## Your instructions
Look below for the line that contains "[00:00:05.60]" and the line that contains "[00:00:07.84]", then restate both of them and every line in between, exactly. No picture goes in the copy.

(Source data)
###

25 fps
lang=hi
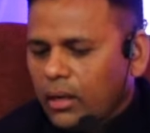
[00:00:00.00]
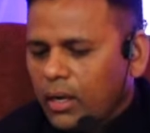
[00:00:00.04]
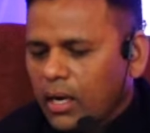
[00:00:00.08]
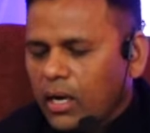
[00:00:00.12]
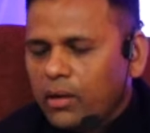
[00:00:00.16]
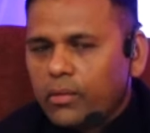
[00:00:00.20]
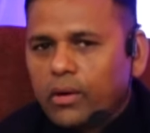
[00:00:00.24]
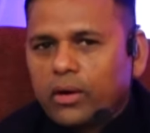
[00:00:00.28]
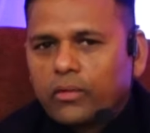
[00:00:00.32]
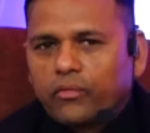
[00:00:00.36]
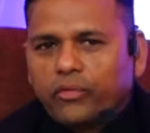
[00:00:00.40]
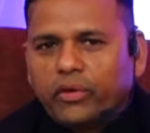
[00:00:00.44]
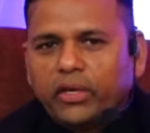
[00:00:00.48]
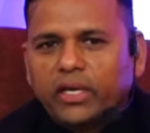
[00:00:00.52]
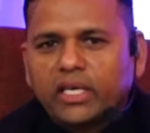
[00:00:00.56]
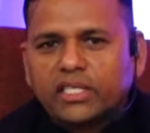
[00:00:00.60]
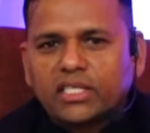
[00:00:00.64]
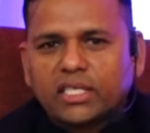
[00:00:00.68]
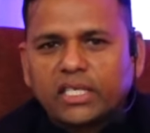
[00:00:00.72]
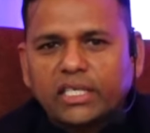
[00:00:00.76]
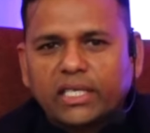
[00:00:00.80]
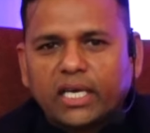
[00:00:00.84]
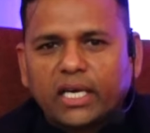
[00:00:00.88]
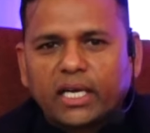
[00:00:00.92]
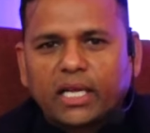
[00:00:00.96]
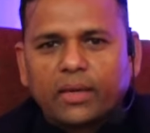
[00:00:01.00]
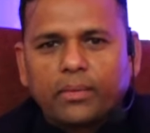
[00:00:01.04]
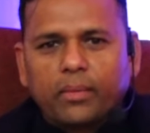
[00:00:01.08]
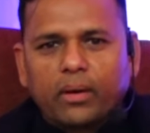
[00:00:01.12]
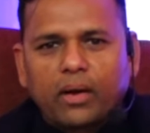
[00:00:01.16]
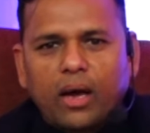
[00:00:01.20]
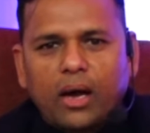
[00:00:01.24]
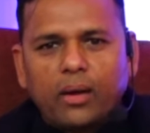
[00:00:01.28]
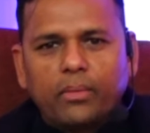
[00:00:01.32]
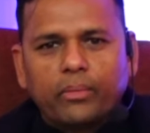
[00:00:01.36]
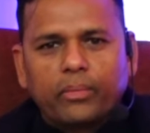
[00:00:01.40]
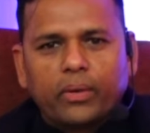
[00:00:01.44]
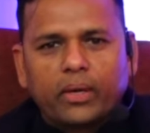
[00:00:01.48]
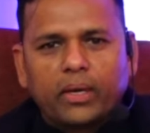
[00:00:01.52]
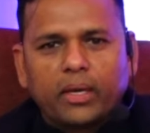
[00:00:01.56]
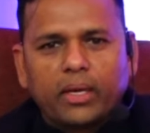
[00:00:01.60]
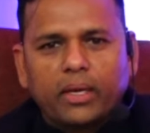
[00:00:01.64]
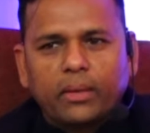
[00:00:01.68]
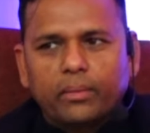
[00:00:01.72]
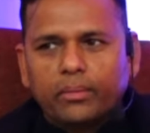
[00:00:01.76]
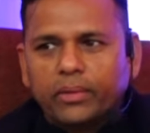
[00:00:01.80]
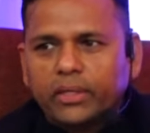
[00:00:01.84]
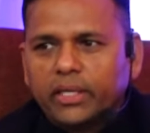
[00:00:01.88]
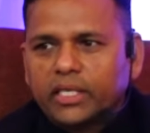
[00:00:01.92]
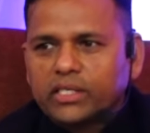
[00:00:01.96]
लगभग वीनस लीडर के मकाम पर हैं
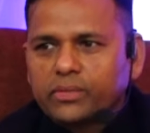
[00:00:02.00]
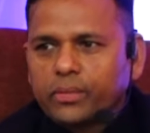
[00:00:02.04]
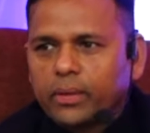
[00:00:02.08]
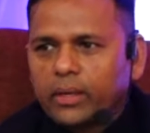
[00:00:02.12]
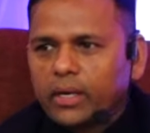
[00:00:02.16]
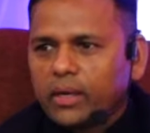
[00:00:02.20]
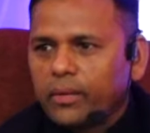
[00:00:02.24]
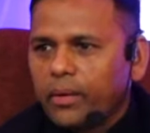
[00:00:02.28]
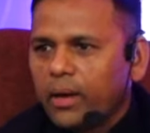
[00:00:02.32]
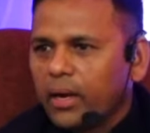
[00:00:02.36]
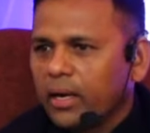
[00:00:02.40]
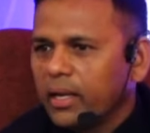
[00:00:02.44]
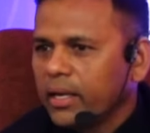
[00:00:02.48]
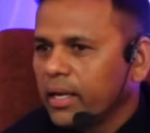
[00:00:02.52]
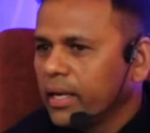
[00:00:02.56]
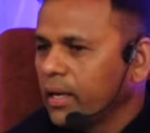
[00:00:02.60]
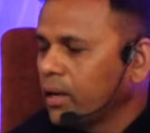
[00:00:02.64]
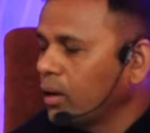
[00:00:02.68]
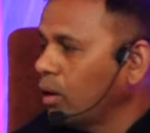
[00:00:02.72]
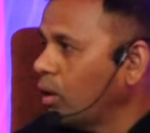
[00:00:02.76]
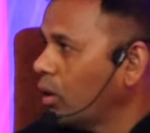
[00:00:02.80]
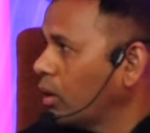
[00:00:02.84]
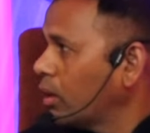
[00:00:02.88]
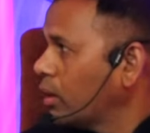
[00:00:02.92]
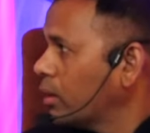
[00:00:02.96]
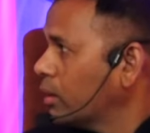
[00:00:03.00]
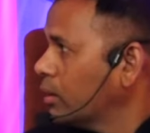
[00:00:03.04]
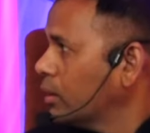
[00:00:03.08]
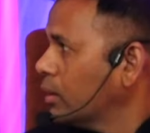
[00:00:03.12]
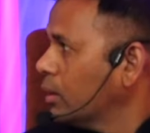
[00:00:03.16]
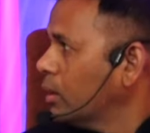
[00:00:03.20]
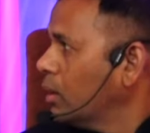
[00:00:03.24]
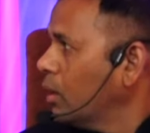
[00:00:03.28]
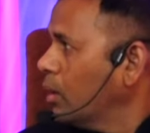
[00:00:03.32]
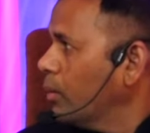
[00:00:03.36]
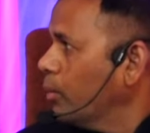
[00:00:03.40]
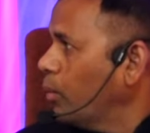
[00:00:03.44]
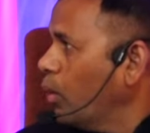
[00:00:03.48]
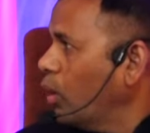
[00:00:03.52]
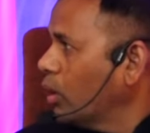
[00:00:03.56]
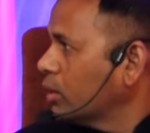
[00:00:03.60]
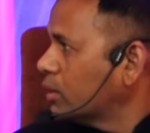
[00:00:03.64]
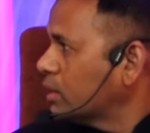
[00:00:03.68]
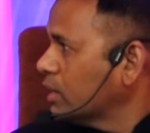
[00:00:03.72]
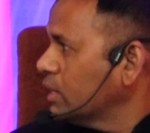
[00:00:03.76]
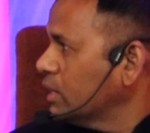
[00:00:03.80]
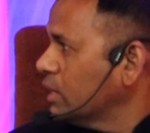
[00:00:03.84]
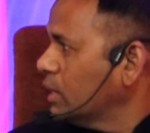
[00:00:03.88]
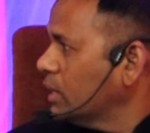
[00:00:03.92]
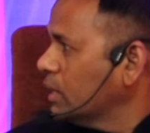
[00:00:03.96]
वीनस बनने वाले हैं और
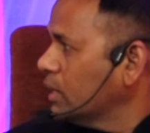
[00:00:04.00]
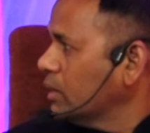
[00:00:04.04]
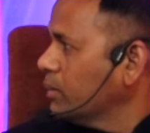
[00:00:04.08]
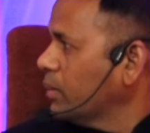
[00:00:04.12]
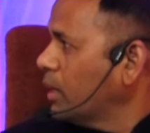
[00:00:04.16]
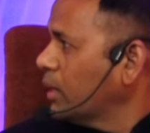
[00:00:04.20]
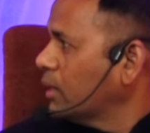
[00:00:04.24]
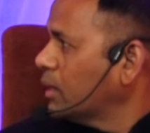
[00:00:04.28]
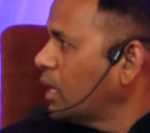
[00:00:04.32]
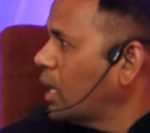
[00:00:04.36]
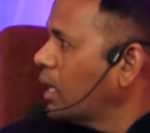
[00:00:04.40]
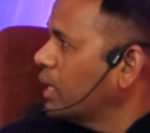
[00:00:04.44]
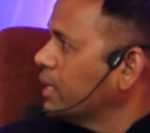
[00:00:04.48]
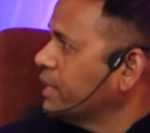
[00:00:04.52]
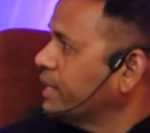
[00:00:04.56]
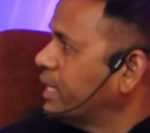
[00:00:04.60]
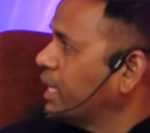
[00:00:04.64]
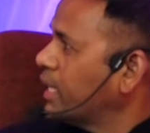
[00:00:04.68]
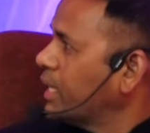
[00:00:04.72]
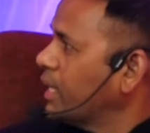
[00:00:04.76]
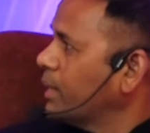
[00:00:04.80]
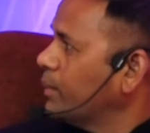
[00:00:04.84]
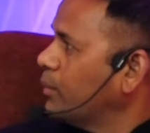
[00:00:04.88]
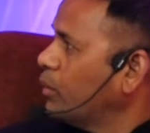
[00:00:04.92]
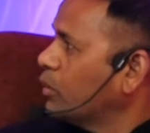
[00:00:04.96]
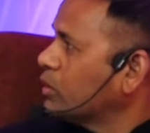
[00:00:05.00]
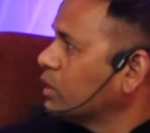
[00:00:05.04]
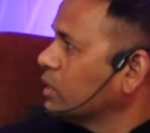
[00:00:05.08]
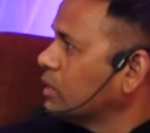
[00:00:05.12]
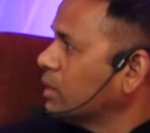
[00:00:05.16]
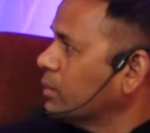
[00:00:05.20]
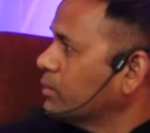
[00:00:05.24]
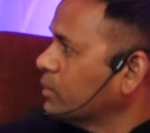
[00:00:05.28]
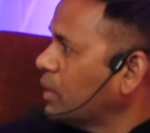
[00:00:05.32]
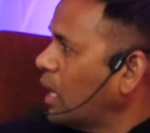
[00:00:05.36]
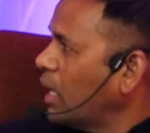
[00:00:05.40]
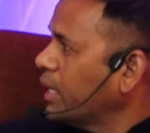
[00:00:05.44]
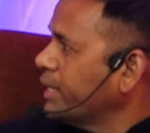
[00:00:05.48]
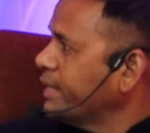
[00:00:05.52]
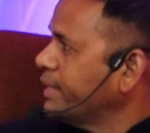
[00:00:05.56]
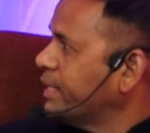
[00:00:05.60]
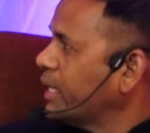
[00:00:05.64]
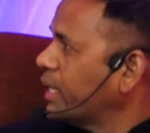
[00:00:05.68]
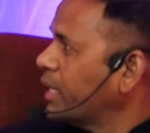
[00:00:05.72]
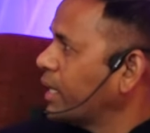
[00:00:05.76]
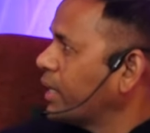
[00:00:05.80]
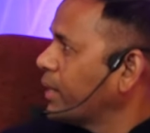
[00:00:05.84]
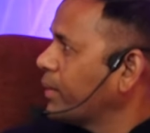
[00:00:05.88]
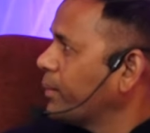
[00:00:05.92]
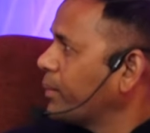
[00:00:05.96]
बहुत ही ईमानदार लीडर हैं बहुत ही दमदार
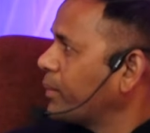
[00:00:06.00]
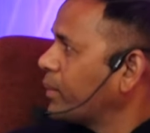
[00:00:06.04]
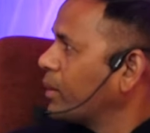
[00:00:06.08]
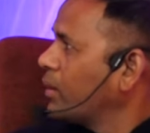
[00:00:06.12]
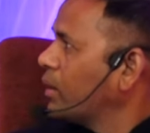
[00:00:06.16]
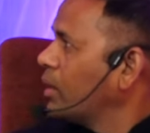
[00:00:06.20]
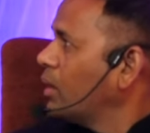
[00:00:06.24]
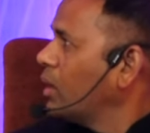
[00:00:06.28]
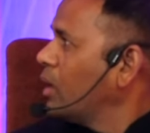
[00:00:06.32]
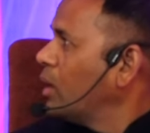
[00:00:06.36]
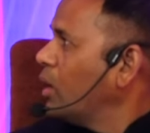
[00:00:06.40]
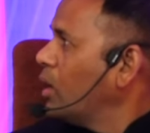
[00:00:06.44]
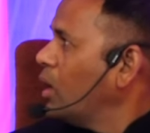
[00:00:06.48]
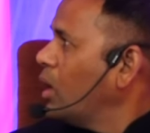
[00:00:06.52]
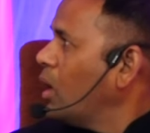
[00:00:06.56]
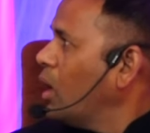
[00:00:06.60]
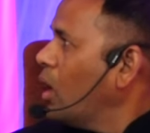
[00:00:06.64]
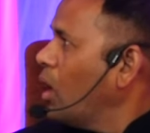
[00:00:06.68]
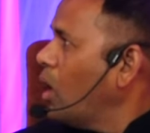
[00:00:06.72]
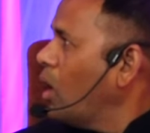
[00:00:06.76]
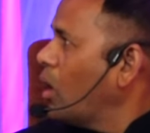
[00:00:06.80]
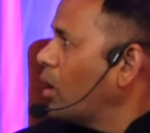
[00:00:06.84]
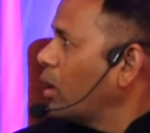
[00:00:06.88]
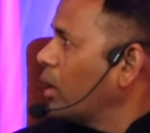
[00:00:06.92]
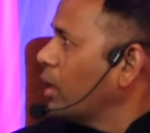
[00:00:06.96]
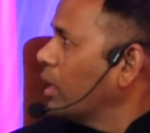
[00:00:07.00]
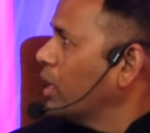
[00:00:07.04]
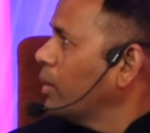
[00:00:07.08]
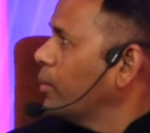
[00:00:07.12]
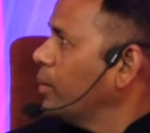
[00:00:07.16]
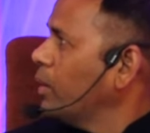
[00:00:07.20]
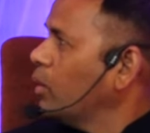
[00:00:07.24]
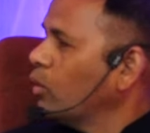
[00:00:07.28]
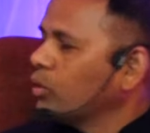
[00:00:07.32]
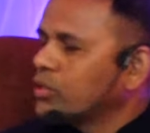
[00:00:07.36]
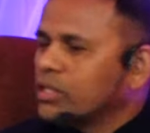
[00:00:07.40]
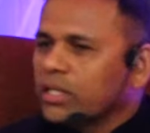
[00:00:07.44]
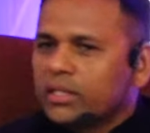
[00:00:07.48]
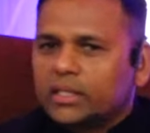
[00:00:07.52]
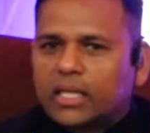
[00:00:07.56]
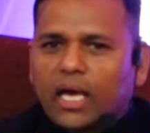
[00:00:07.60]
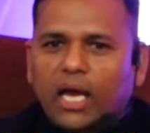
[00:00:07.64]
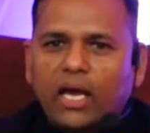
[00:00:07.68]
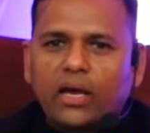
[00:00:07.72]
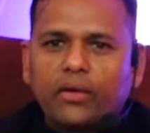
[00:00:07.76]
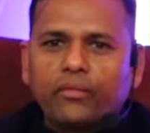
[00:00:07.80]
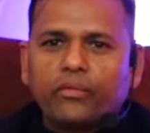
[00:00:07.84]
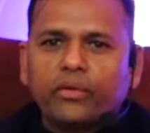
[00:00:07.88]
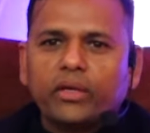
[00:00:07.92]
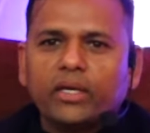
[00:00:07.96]
लीडर हैं और लेवल हो
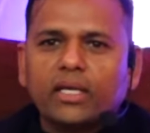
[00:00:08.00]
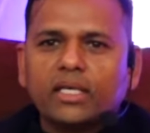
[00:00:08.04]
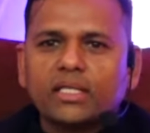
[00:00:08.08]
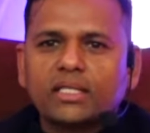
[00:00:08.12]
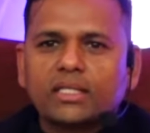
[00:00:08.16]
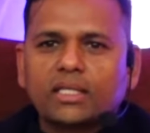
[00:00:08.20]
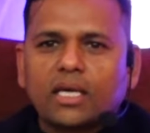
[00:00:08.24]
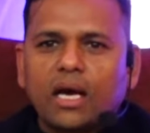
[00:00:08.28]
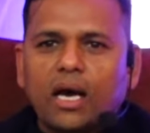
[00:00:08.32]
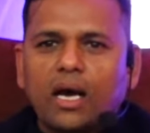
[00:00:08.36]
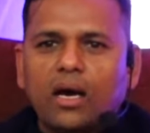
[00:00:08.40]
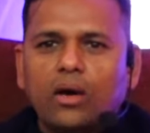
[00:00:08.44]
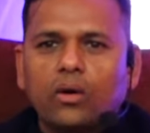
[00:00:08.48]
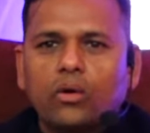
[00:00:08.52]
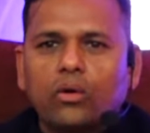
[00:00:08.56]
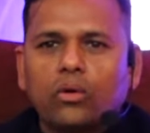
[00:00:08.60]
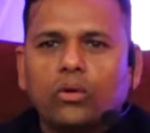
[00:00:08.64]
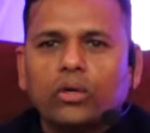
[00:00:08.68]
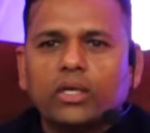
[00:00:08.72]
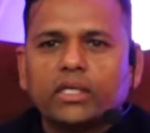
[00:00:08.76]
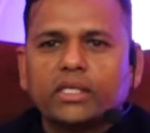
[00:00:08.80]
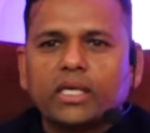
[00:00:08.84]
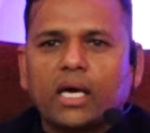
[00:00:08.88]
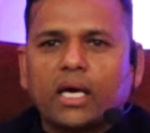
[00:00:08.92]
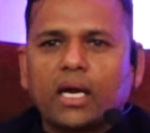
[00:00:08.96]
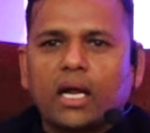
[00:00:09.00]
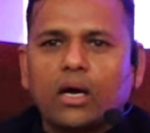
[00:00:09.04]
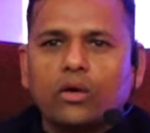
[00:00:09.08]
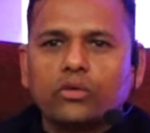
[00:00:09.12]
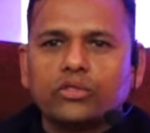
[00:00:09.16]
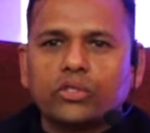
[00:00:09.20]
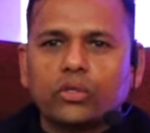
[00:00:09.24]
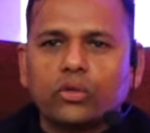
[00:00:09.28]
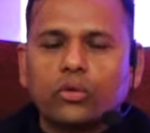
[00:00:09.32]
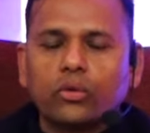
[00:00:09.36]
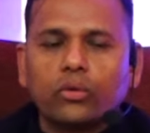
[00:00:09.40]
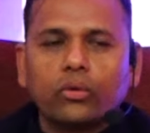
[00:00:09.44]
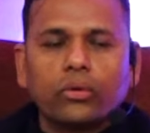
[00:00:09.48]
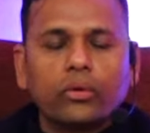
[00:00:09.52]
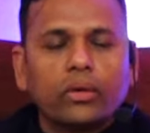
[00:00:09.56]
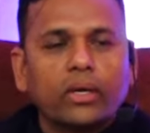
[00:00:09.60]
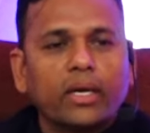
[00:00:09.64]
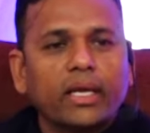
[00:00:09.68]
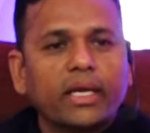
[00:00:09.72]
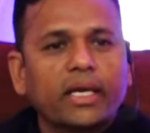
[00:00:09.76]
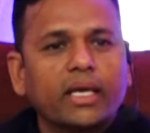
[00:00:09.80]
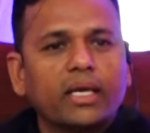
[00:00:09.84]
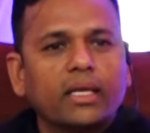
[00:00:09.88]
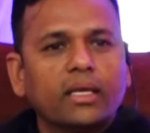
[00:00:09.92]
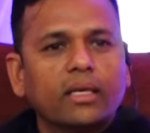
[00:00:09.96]
सकता है वीनस का होने जा रहा हो जरूर
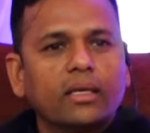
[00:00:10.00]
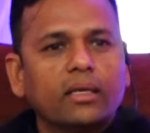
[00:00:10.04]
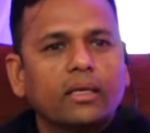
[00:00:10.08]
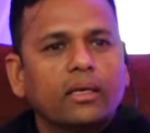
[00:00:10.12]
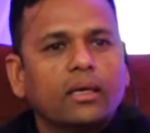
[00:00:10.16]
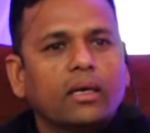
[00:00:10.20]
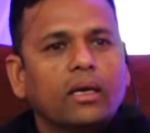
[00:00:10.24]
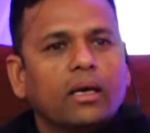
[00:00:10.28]
लेकिन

###

## Answer for the task
[00:00:05.60]
[00:00:05.64]
[00:00:05.68]
[00:00:05.72]
[00:00:05.76]
[00:00:05.80]
[00:00:05.84]
[00:00:05.88]
[00:00:05.92]
[00:00:05.96]
बहुत ही ईमानदार लीडर हैं बहुत ही दमदार
[00:00:06.00]
[00:00:06.04]
[00:00:06.08]
[00:00:06.12]
[00:00:06.16]
[00:00:06.20]
[00:00:06.24]
[00:00:06.28]
[00:00:06.32]
[00:00:06.36]
[00:00:06.40]
[00:00:06.44]
[00:00:06.48]
[00:00:06.52]
[00:00:06.56]
[00:00:06.60]
[00:00:06.64]
[00:00:06.68]
[00:00:06.72]
[00:00:06.76]
[00:00:06.80]
[00:00:06.84]
[00:00:06.88]
[00:00:06.92]
[00:00:06.96]
[00:00:07.00]
[00:00:07.04]
[00:00:07.08]
[00:00:07.12]
[00:00:07.16]
[00:00:07.20]
[00:00:07.24]
[00:00:07.28]
[00:00:07.32]
[00:00:07.36]
[00:00:07.40]
[00:00:07.44]
[00:00:07.48]
[00:00:07.52]
[00:00:07.56]
[00:00:07.60]
[00:00:07.64]
[00:00:07.68]
[00:00:07.72]
[00:00:07.76]
[00:00:07.80]
[00:00:07.84]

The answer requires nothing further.